General Anesthesia Pioneer

Ernest H. Volwiler, of Hamilton, and Donalee L. Tabern, of Bowling Green, in 1936 discovered the general anesthetic Sodium Pentothal, one of medicine’s most important drugs. Used worldwide over the years, it has saved countless millions of patients from unpleasant effects that once were an unavoidable part of surgery. Sodium Pentothal also is the drug sometimes used as “Truth Serum.”

General anesthetics make patients unconscious, eliminating the sensation of pain over the entire body. Local anesthetics relieve pain in one area, with the patient remaining awake. Pentothal, an intravenous anesthetic, goes right into the blood stream and works fast. It was the world’s first such drug used regularly and became the model for development of a family of other “short-acting” barbiturate drugs that includes Brevital and Surital. Pentothal remains in wide use around the world today.

Although Sodium Pentothal produces rapid unconsciousness, that action lasts only a few minutes. So doctors usually use Pentothal to begin putting patients to sleep, followed by an inhaled anesthetic. That’s because many patients would find it very unpleasant to breathe in a gaseous anesthetic while awake. Inhalable anesthetics like ether may cause muscle twitching, hallucinations, and other frightening effects. Pentothal makes the start, or induction, of anesthesia less stressful for patients.

When Volwiler and Tabern began research in the 1930s at Abbott Laboratories, a big pharmaceutical company, doctors used ether and chloroform as general anesthetics. Both are inhaled.

The two Ohio researchers wanted to find a drug that would "put patients out" quickly and comfortably before starting surgery, and also might have uses alone during brief operations. They tested more than 200 chemical compounds before settling on 5-ethyl-5-(1-methylbutyl)-2-thiobarbituric acid, or thiopental sodium. That’s the drug’s chemical name. Sodium Pentothal is the trade name that Abbott Laboratories decided to use in selling thiopental sodium.

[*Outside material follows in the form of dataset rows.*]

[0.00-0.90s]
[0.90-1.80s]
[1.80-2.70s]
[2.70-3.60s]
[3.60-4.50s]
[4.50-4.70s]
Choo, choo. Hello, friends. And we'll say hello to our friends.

Sodium Pentothal is also used as a radioprotective drug, to help prevent tissue damage in patients undergoing radiation treatment for cancer and in individuals who encounter radiation for other reasons.

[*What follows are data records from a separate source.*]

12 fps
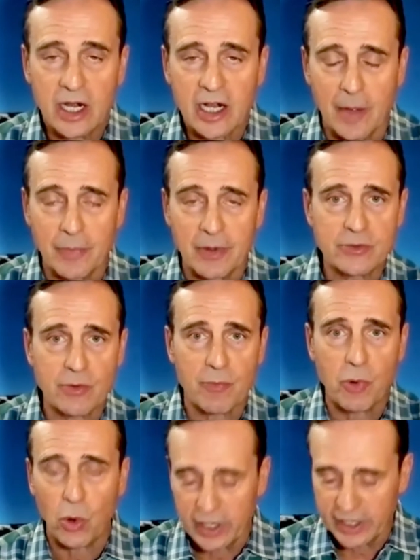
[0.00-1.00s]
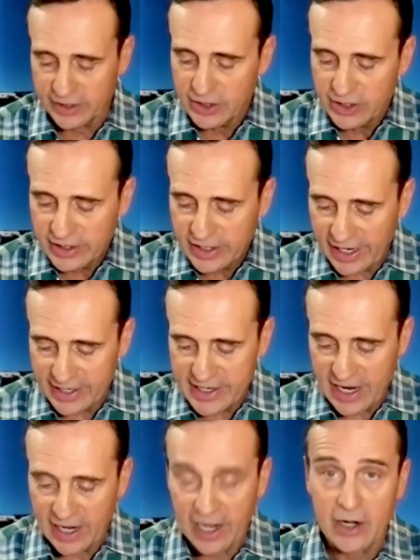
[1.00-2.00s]
companies reporting. And
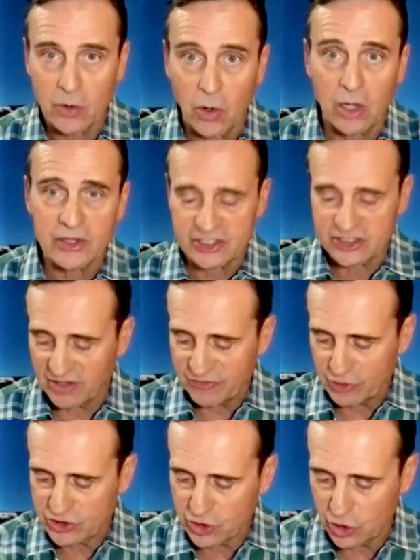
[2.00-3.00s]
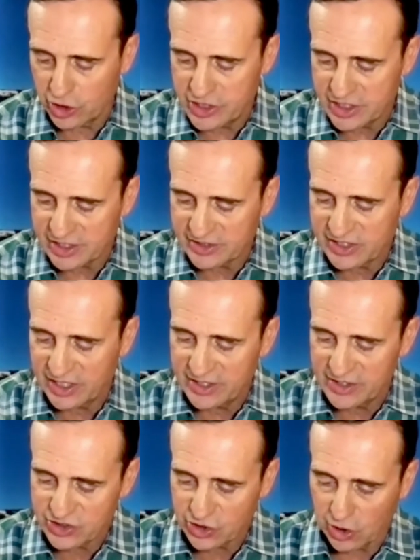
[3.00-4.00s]
all this stuff looks good. You can see
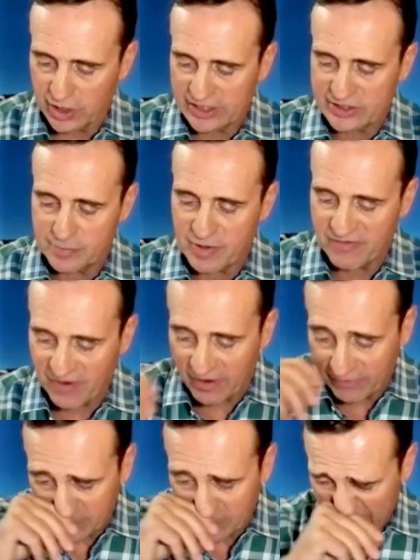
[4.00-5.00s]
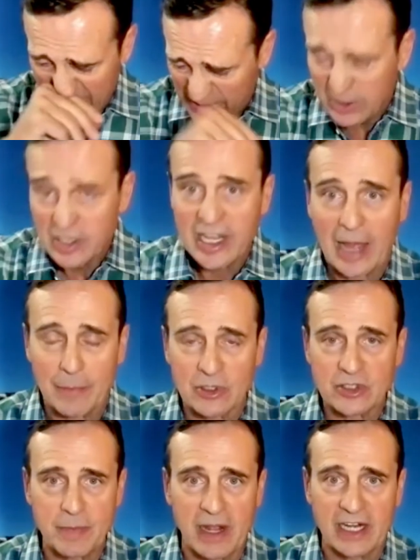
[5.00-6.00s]
this chart, S&P 500 capital
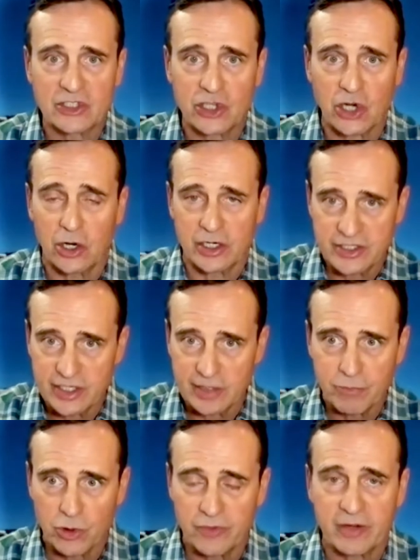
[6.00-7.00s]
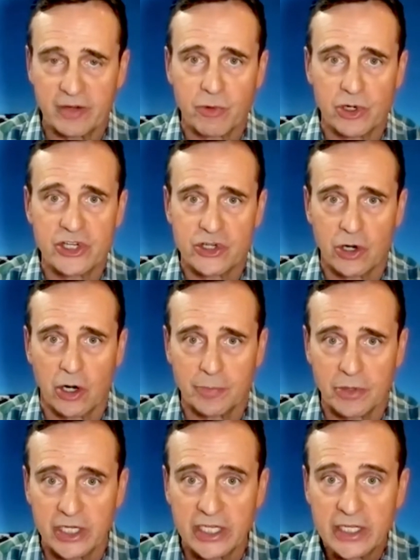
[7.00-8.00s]
spending chart is improving pretty
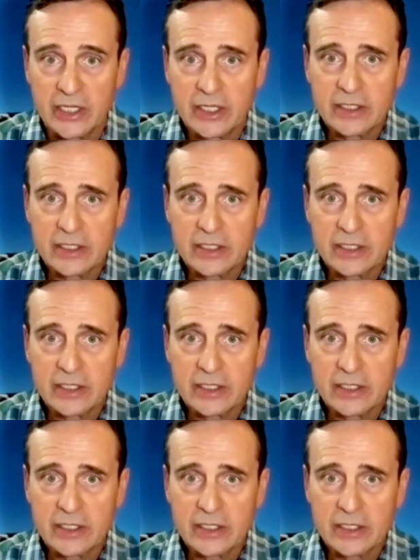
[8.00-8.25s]
sharply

In the 1940s, Tabern started Abbott Laboratories' pioneering work in developing and marketing "radiopharmaceuticals." These special radioactive drugs have important uses in medicine in diagnosing and treating certain diseases. They also are used in medical research. Thanks to his work, Abbott became the first drug company to supply radiopharmaceuticals.

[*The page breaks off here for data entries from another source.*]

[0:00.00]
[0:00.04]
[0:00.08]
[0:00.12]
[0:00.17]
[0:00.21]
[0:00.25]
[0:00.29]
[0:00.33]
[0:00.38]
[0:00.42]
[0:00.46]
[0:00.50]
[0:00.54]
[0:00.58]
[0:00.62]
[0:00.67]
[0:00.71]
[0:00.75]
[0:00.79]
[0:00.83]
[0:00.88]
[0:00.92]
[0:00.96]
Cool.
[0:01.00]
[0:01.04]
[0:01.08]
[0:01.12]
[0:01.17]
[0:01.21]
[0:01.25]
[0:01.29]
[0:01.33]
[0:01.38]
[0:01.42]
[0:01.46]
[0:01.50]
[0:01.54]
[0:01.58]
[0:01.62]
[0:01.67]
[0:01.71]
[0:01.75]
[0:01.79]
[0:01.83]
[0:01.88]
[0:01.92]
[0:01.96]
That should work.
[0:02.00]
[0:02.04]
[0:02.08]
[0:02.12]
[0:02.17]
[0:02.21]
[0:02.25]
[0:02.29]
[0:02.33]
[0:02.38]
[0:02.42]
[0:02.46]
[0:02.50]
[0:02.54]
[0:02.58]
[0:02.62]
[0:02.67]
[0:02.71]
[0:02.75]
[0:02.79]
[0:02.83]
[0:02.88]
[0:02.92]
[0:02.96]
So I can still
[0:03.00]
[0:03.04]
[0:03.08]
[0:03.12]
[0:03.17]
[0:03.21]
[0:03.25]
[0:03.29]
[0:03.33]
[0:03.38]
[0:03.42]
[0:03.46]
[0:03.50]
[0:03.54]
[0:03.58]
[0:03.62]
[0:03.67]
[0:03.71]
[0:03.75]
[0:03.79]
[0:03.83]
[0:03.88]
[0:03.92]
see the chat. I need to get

Fun Factoids: The Truth About “Truth Serum”

CIA agents finally nab the terrorist, and desperate to discover whether more attacks are on the horizon, administer a shot of Truth Serum. He immediately blabbers, giving details of the plot and naming names of fellow terrorists.

That’s the Hollywood version, and at least part of it is true. Nobody knows for sure whether intelligence agencies actually use such tactics. But "truth serum" really exists, thanks to Ohio inventors Ernest H. Volwiler and Donalee L. Tabern.

In the 1940s, psychiatrists started using Sodium Pentothal in a form of treatment called narcotherapy. It is a kind of drug-induced substitute for hypnosis, which doesn’t work in many people. Narcotherapy involves giving a person a dose of Sodium Penthothal too small to cause unconsciousness, but just enough to make the individual relax completely.

In that anxiety-free state, patients are more susceptible to suggestion and psychiatrists think it’s possible to uncover repressed memories and feelings that may be contributing to psychological problems.

Sodium Pentothal got the name, Truth Serum, because patients under its influence – and guided by a skillful psychiatrist – lose some inhibitions and may talk freely about topics they might never otherwise discuss. They tell the truth about such topics, but only if they want to. Narcotherapy patients, just like individuals who are hypnotized, don’t loose all self-control and blabber out answers to every question. If a person wouldn’t disclose damaging information when fully conscious, he probably wouldn’t do it when under the effects of Truth Serum.

And Sodium Pentothal is not the only drug used as Truth Serum. Some psychiatrists think that drugs like Sodium Amytal and scopolamine are good alternatives.